At last Agrippina arrived at Rome with the ashes of her husband, and she began with her usual vehemence to fill the imperial house, the senate, and all Rome with protests, imprecations, and accusations against Piso. The populace, which admired her for her fidelity and love for her husband, was even more deeply stirred, and on every hand the cry was raised that an exemplary punishment ought to be meted out to so execrable a crime.

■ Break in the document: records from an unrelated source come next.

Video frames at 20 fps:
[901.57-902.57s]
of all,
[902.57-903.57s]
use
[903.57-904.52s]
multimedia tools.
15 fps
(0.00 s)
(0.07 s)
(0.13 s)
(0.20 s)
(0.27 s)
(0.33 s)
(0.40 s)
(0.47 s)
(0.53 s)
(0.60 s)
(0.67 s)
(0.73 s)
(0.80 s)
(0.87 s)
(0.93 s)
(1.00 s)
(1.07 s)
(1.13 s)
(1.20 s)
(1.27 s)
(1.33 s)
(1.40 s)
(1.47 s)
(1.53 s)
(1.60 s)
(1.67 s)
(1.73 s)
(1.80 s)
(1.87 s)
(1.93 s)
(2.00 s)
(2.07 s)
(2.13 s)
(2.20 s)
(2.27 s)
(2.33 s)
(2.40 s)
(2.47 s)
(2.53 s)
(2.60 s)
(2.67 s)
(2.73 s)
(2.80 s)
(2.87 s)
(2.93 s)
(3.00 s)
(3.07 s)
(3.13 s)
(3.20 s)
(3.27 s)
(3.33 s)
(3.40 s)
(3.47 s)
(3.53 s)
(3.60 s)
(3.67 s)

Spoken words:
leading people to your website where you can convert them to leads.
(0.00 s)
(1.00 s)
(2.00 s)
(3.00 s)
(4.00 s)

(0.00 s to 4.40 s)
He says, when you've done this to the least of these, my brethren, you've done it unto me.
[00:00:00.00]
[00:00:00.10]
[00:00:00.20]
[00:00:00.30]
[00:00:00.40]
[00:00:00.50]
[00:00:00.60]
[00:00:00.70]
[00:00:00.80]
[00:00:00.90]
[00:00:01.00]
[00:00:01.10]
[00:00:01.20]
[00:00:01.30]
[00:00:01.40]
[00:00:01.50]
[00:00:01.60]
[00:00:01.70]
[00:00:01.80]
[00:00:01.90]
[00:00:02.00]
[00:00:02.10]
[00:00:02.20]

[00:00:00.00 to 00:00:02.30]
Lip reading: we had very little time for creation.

If at first Piso had treated these absurd charges with haughty disdain, he soon perceived that the danger was growing serious and that it was necessary for him to hasten his return to Rome, where a trial was now inevitable. One of Germanicus’s friends had accused him; Agrippina, an unwitting tool in the hands of the emperor’s enemies, every day stirred public opinion to still higher pitches of excitement through her grief and her laments; the party of Germanicus worked upon the senate and the people, and when Piso arrived at Rome he found that he had been abandoned by all. His hope lay in Tiberius, who knew the truth and who certainly desired that these wild notions be driven out of the popular mind. But Tiberius was watched with the most painstaking malevolence. Any least action in favor of Piso would have been interpreted as a decisive proof that he had been the murderer’s accomplice and therefore wished to save him. In fact, it was being reported at Rome with ever-increasing insistence that at the trial Piso would show the letters of Tiberius. When the trial began, Livia, in the background, cleverly directed her thoughts to the saving of Plancina; but Tiberius could do no more for Piso than to recommend to the senate that they exercise the most rigorous impartiality. His noble speech on this occasion has been preserved for us by Tacitus. “Let them judge,” he said, “without regard either for the imperial family or for the family of Piso.” The admonition was useless, for his condemnation was a foregone conclusion, despite the absurdity of the charges. The enemies of Tiberius wished to force matters to the uttermost limit in the hope that the famous letters would have to be produced; and they acted with such frenzied hatred and excited public opinion to such a pitch that Piso killed himself before the end of the trial.
The violence of Agrippina had sent an innocent victim to follow the shade of her young husband. Despite bitter opposition, the emperor, through personal intervention, succeeded in saving the wife, the son, and the fortune of Piso, whose enemies had wished to exterminate his house root and branch. Tiberius thus offered a further proof that he was one of the few persons at Rome who were capable in that trying and troubled time of passing judgment and of reasoning with calm.